Spot gold rose 0.6% to $1,856.14 per ounce by 0814 GMT after prices hit their highest since May 12 at $1,858.21 earlier in the session. U.S. gold futures gained 0.7% to $1,855.60. "The jury is still out as to whether gold has weathered the storm in the medium term, or is (it) merely rallying in response to a sustained pullback by the U.S. dollar," OANDA senior analyst Jeffrey Halley said.
The dollar index slipped as investors kept up selling pressure, cutting bets on further dollar gains from rising U.S. rates, while turning hopeful that easing lockdowns in China can help global growth and exporters' currencies.
A weaker dollar makes bullion more attractive for overseas buyers. "Before turning structurally bullish, I would need to see gold hold onto its recent gains in the face of dollar strength, and not dollar weakness," Halley said. Benchmark U.S. 10-year Treasury yields firmed after a three-session losing streak, limiting demand for zero-yield gold.
St. Louis Federal Reserve Bank President James Bullard reiterated his view last week that the U.S. central bank ought to raise interest rates to 3.5% this year to get high inflation more quickly under control. Bullion tends to become less attractive to investors when U.S. interest rates are raised because it yields nothing.

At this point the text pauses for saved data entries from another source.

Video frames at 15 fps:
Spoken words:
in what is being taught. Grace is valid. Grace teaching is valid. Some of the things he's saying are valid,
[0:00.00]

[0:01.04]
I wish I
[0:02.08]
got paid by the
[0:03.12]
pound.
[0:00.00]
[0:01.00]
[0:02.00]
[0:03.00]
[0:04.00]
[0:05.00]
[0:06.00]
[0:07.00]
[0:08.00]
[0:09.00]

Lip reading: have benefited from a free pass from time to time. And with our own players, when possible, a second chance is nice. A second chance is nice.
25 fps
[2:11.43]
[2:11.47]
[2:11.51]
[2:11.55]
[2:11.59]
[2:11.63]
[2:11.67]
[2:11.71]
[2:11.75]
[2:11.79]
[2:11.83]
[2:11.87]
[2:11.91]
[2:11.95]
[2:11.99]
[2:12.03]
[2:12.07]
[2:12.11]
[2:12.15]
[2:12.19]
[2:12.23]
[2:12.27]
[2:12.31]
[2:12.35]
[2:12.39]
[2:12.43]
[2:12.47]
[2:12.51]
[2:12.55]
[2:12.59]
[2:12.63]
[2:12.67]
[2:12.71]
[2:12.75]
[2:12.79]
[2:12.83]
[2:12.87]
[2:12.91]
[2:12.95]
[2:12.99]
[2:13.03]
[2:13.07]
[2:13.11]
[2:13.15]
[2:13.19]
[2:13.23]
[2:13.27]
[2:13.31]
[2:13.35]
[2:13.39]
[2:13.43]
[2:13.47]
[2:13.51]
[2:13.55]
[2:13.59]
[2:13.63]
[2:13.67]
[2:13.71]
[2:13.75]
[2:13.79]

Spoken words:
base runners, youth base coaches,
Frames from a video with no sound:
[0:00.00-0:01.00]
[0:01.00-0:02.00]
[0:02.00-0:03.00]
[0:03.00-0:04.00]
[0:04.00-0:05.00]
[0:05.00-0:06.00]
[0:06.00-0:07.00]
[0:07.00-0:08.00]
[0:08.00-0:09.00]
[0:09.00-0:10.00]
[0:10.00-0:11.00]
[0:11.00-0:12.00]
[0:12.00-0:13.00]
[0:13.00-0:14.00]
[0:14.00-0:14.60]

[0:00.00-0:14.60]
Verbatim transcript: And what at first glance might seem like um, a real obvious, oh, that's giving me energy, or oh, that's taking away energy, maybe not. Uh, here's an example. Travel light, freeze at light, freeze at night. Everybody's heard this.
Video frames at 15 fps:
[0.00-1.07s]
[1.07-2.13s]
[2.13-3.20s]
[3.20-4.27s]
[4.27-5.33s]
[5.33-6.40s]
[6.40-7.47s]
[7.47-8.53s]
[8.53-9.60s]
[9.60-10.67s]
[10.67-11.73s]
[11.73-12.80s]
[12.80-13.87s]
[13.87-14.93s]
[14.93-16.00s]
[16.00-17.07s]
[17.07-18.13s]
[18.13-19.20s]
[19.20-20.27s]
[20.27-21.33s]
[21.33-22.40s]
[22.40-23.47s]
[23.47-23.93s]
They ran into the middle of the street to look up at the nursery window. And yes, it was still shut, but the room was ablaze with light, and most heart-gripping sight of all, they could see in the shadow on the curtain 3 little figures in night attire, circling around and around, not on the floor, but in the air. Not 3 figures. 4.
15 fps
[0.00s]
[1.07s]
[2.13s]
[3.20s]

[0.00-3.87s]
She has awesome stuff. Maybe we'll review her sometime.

It is, however, seen as a safe-haven asset during economic crises. "A deteriorating macro-economic outlook along with higher inflation should still be supportive for gold, and the rising risk of underperformance in equity markets has enhanced its risk-diversifier appeal," ANZ Research said in a note.
Spot silver gained 1.1% to $21.98 per ounce, platinum firmed 1% to $965.40, and palladium climbed 2.6% to $2,015.80.